Jenny March 12, 2012 at 6:00 pm

This diet just doesn’t really make sense to me. I’m not surprised to see that there isn’t any scientific evidence backing it, since it doesn’t seem to be based on anything scientific.


e-sanquist March 27, 2012 at 10:56 pm

So if I go and sit in a cold swimming pool/bath tub every day for a few hrs I will lose weight?


harly81 March 28, 2012 at 12:24 pm

In theory yes because your body is working a lot harder to keep you warm so it’s burning fuel. But, being in the cold for a length of time no doubt can cause many other unwanted health issues i.e. catching a cold or pneumonia!


JoKraft May 5, 2012 at 9:06 am

Although I do agree with you that yes, this is an unhealthy way to lose weight and that it’s bad for your body, you can’t catch a cold or pneumonia by being cold. That’s a myth. Those are both viruses (although there is a bacterial form of pneumonia) and you need to be exposed to them to catch them. That said, shocking your body in the cold like this can weaken your immune system, which can mean that if you do catch something, its symptoms may be a lot worse and it could be harder to shake.

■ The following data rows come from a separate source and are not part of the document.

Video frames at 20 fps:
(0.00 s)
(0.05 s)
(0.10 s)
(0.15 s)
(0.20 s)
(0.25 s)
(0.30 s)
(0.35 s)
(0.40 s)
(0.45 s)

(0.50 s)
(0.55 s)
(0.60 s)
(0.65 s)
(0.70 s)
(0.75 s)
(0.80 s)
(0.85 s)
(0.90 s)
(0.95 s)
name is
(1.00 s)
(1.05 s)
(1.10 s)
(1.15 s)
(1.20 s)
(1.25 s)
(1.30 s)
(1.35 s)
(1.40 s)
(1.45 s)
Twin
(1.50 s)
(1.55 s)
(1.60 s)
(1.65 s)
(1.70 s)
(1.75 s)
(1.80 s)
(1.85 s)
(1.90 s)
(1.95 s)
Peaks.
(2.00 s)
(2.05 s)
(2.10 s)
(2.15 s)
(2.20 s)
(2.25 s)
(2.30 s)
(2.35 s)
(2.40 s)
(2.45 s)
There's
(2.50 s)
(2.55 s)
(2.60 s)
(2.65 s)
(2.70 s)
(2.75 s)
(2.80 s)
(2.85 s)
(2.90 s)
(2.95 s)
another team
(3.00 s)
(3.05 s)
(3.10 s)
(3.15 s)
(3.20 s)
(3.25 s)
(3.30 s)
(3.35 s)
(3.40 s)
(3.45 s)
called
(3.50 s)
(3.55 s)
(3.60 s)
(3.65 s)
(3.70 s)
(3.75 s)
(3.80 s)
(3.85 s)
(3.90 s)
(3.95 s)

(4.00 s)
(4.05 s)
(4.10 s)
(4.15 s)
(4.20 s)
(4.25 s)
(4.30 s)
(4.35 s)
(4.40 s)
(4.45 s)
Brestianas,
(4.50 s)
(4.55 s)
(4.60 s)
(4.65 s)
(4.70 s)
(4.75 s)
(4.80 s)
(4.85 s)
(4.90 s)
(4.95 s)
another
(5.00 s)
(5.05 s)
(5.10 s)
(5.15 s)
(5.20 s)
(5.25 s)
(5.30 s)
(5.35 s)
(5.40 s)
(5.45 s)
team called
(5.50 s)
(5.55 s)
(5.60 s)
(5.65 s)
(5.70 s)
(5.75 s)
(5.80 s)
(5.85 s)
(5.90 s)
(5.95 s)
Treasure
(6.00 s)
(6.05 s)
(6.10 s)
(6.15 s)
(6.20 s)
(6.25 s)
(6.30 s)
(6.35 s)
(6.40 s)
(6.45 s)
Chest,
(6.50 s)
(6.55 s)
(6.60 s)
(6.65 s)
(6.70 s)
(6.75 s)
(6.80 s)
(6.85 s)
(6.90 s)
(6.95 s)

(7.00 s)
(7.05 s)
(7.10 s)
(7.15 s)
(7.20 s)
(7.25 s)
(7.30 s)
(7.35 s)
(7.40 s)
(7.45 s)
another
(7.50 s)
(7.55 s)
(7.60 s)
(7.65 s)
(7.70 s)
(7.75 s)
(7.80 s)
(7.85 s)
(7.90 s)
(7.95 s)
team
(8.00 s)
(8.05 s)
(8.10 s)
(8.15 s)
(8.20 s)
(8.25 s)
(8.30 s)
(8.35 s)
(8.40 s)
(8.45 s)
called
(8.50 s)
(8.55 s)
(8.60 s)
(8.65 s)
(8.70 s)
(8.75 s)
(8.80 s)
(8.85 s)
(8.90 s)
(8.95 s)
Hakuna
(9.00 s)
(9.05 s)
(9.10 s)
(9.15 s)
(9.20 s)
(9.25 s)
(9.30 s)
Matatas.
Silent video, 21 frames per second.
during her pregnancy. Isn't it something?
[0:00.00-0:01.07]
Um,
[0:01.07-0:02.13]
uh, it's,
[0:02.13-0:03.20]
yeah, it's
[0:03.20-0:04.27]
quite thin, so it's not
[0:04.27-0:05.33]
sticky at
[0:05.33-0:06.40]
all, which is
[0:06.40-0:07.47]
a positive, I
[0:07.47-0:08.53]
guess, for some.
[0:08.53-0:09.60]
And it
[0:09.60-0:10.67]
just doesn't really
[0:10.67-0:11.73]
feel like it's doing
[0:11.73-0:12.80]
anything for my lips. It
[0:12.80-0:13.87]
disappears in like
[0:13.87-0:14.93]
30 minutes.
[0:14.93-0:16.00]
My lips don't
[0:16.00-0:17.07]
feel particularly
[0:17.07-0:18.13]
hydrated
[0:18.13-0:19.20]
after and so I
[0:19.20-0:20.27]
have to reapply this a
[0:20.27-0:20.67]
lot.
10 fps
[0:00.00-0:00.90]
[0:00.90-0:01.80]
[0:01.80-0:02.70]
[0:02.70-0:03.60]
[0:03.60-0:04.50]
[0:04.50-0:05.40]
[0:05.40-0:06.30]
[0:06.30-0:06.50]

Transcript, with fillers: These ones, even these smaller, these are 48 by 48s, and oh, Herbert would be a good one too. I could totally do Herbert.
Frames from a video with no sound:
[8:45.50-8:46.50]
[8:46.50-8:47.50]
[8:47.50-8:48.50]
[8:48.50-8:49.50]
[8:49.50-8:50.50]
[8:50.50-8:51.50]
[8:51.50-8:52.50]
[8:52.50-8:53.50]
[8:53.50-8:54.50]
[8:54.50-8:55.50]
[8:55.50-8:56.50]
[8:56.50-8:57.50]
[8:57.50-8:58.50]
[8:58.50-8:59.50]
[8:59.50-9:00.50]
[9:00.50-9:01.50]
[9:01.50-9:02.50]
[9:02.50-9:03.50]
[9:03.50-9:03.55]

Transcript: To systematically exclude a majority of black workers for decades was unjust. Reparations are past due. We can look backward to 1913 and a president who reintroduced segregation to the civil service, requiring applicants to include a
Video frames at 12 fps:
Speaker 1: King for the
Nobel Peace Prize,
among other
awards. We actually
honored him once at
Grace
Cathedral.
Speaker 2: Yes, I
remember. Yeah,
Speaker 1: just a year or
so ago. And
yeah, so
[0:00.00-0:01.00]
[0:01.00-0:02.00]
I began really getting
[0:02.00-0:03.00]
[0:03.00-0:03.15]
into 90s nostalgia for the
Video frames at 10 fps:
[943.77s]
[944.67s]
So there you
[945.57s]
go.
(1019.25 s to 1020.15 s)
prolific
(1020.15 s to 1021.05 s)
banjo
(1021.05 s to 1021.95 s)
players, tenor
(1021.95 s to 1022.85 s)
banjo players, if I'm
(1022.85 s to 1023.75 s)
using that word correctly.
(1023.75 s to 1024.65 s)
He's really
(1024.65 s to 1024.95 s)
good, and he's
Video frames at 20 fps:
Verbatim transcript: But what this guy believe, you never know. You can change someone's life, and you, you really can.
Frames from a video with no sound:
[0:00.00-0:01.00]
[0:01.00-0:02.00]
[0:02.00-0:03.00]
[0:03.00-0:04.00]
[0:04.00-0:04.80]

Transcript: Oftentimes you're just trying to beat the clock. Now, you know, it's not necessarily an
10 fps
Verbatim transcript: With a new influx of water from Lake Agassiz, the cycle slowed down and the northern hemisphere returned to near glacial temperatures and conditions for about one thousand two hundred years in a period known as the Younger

Lia April 9, 2012 at 7:09 am

This looks like the opposite of something healthy. Wouldn’t you just burn more calories by swimming during that time or washing the bathtub than you would just freezing yourself? Then you’d stop yourself from getting sick, too!


Keith September 2, 2012 at 5:06 am

For this to make sense to me, then it would mean that when it’s wintertime and I’m freezing my butt off walking in the snow or in a place that doesn’t have the heat on high enough, I should be dropping a ton of weight. But I think my body goes into hibernation mode or something because I gain during the winter, no matter how cold I am.